Proof that any solution to the "shipping puzzle" of https://kevinlynagh.com/notes/shipping-puzzle/ is optimal

shipping-puzzle.org

Any solution is optimal, it’s ok to just join legs until no longer possible

General observation:

Any solution can be obtained by merging routes two at a time

This can be thought of as merging two edges in a DAG

Thus the number of edges is reduced by 1 at each step

Inductive proof

Induction on maximum length of route (i.e. number of days - 1)

Base case: 1 (only considering Monday-Tuesday flights)

Trivial, only one solution possible – no joins – one plane per leg

Inductive step:

Hypothesis: for max route ≤ n all solutions are optimal

1. Show that any extension of an optimal solution is a solution

“Extension” means take a solution for the first n days, add final day

Each final-day leg can be joined to any route that ends at its source

Clearly doesn’t matter which one

Done once we run out of final-day legs or routes to join them to

At this point any leftover final-day legs become one-leg route

No way to do better assuming the first-n-days solution remains fixed

2. Show that a solution thus obtained is necessarily optimal

Suppose otherwise and let X be a superior competing n+1-day solution

Discard final-days legs from X obtaining a solution X’ for n days

Since X has the same endpoints as the original n-day solution…

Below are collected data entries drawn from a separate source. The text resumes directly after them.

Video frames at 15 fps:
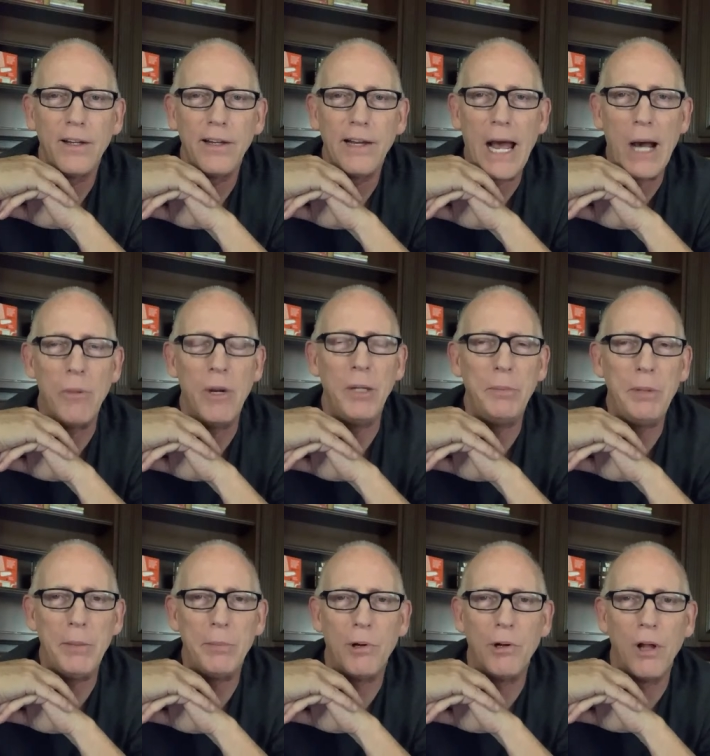How many
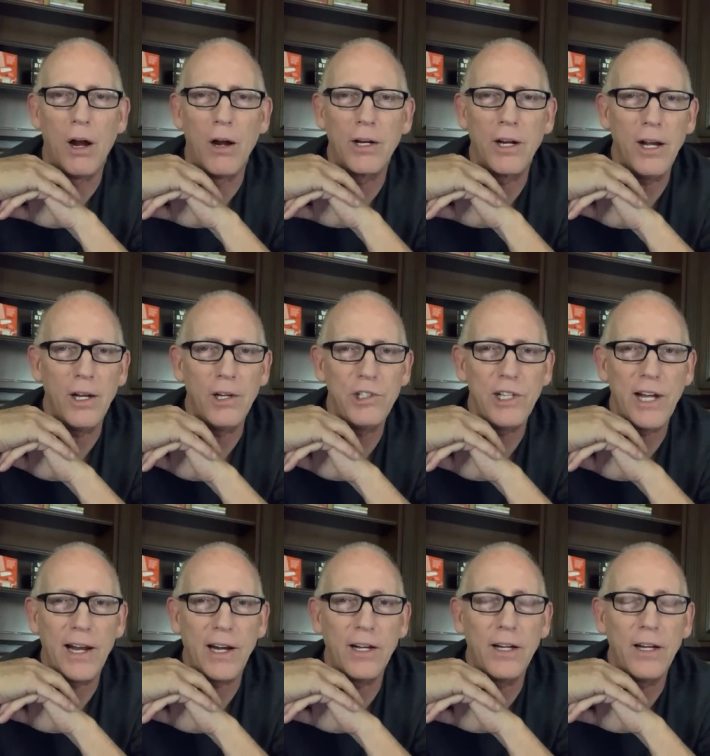people are going to
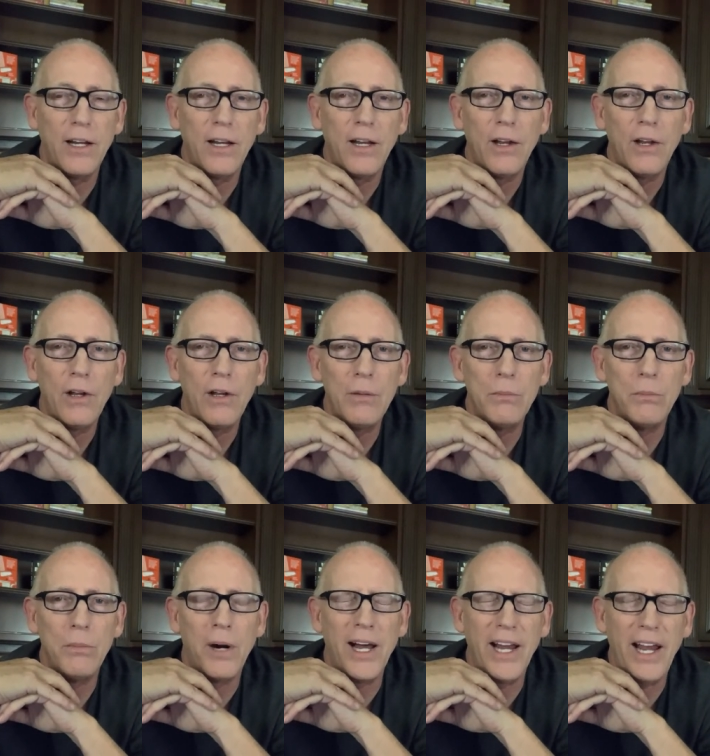check
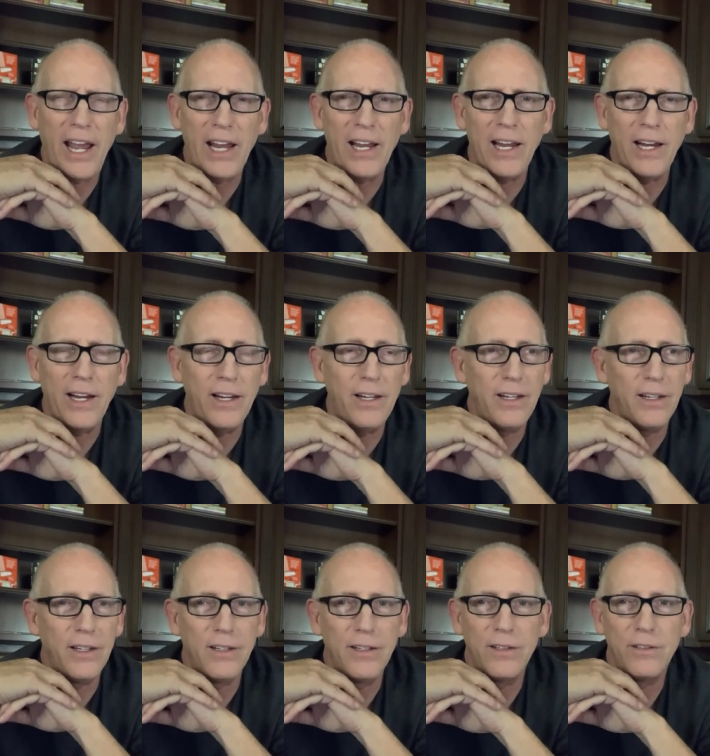my headache
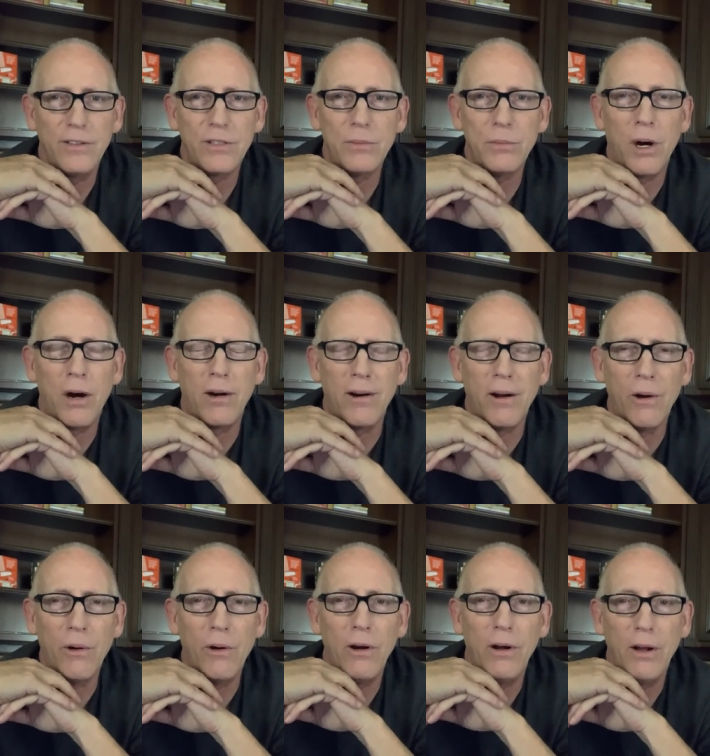
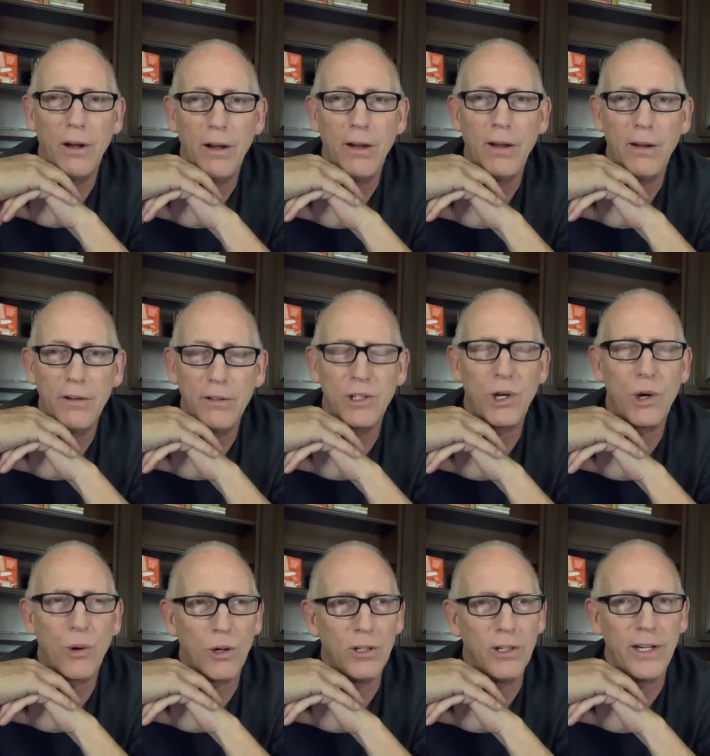tomorrow to
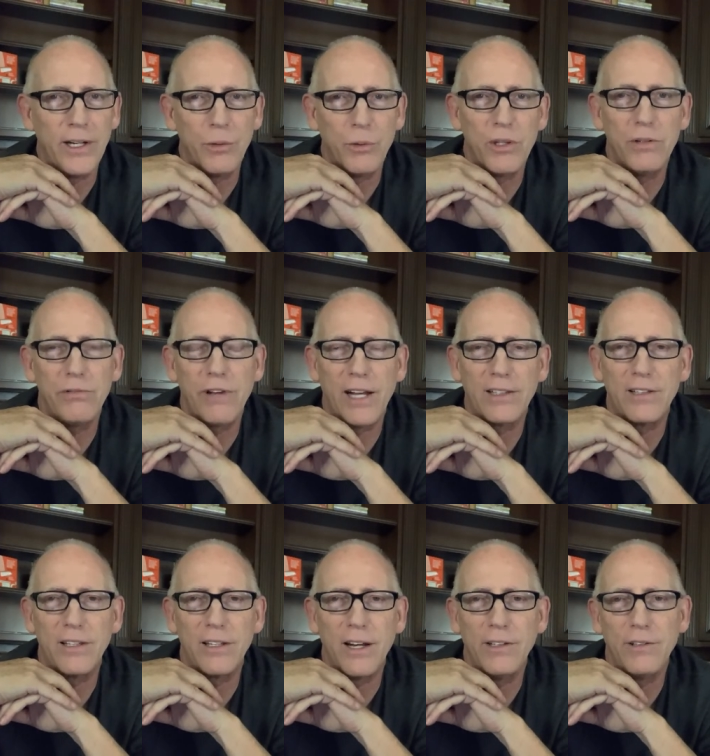correlate it with the fact
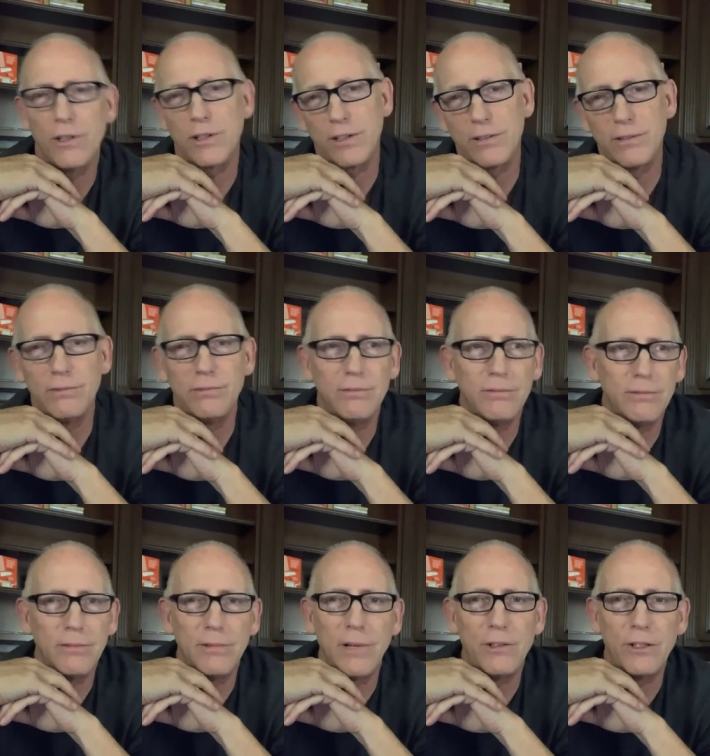that I took,
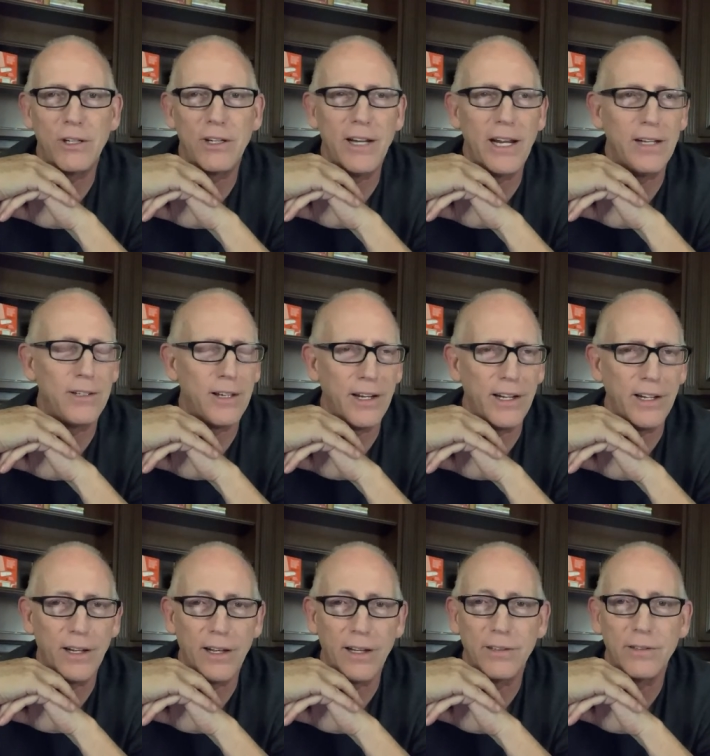I took an anti,
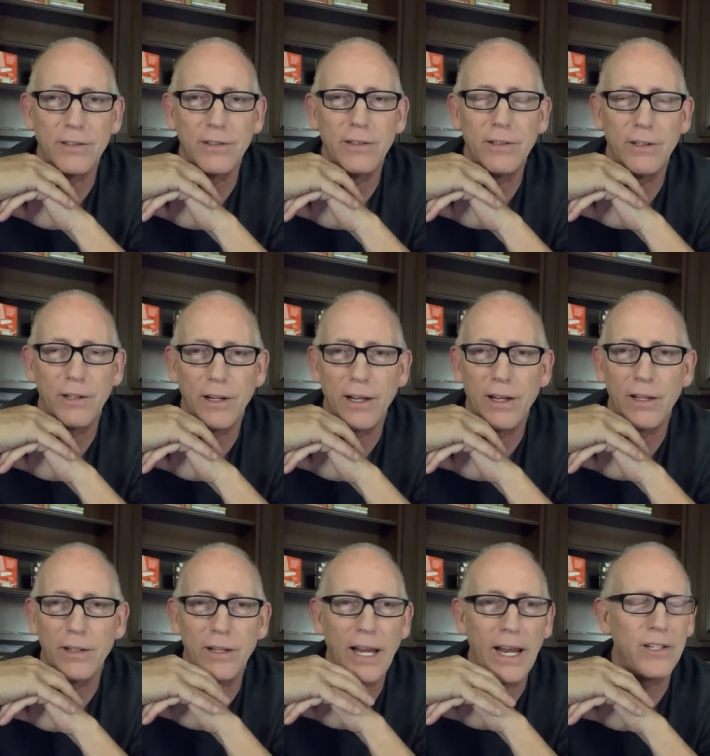uh, uh,
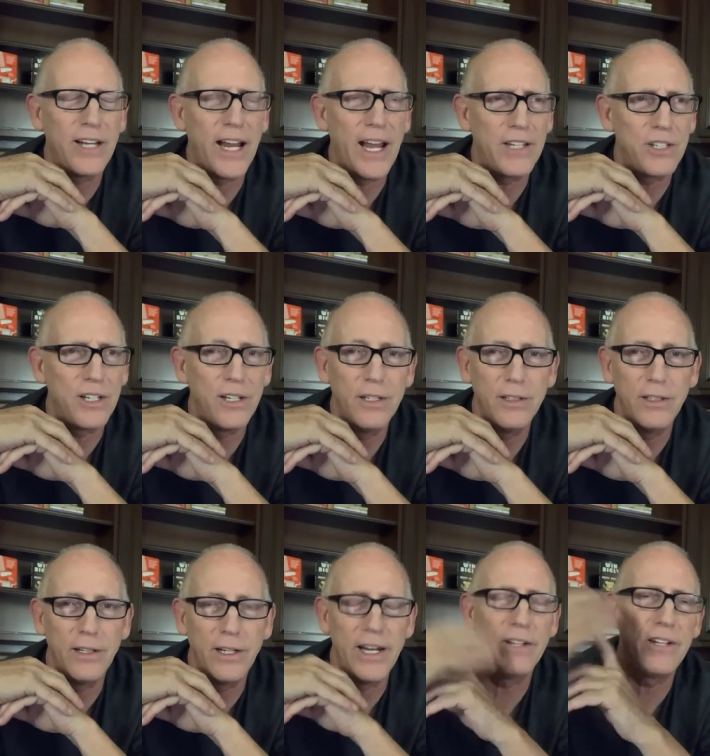antiacid,
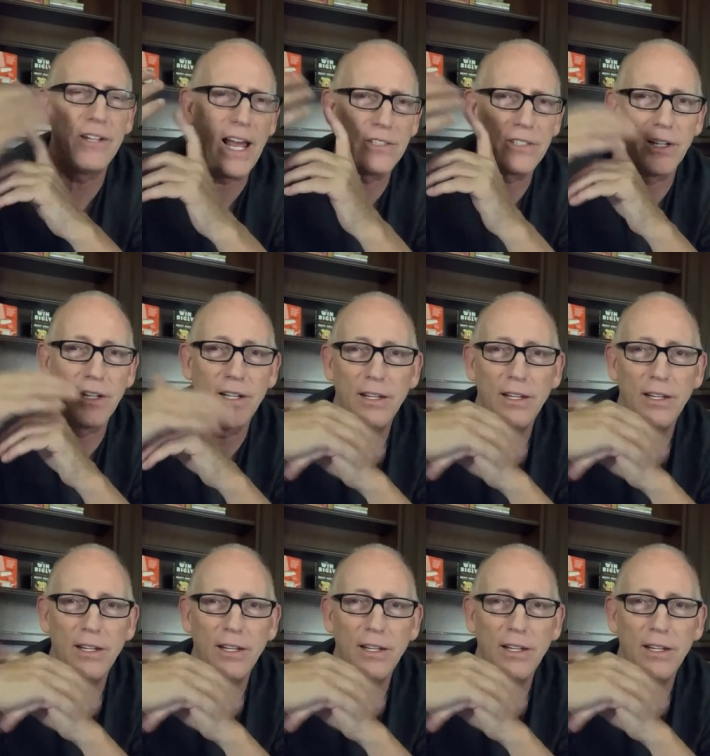an antacid?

…we cannot add more final-day legs to those endpoints than previously…

…thus X’ must be an n-day solution superior to the first one we had…

…but this contradicts the assumption of the latter’s optimality

Direct proof

Start from the general observation

Note that there is a fixed number of merge opportunities at any day boundary

E.g. Wednesday/Thursday – choices at other boundaries irrelevant

Any optimal solution will take as many of those as possible

Keep merging until we run out of matching pairs of endpoints…

…which always happens after the same number of mergers…

…specifically sum( min_city(left, right) | city @ boundary )

min_city(left, right) means the smaller of:

number of edges ending in {city} among the earlier legs

number of edges starting in {city} among the later legs

city @ boundary means the set of:

cities represented among the legs that start/end at this boundary

We do this for every boundary

Number of mergers is fixed at each boundary (see above)

Mergers at different boundaries are independent

Thus the total number of mergers is fixed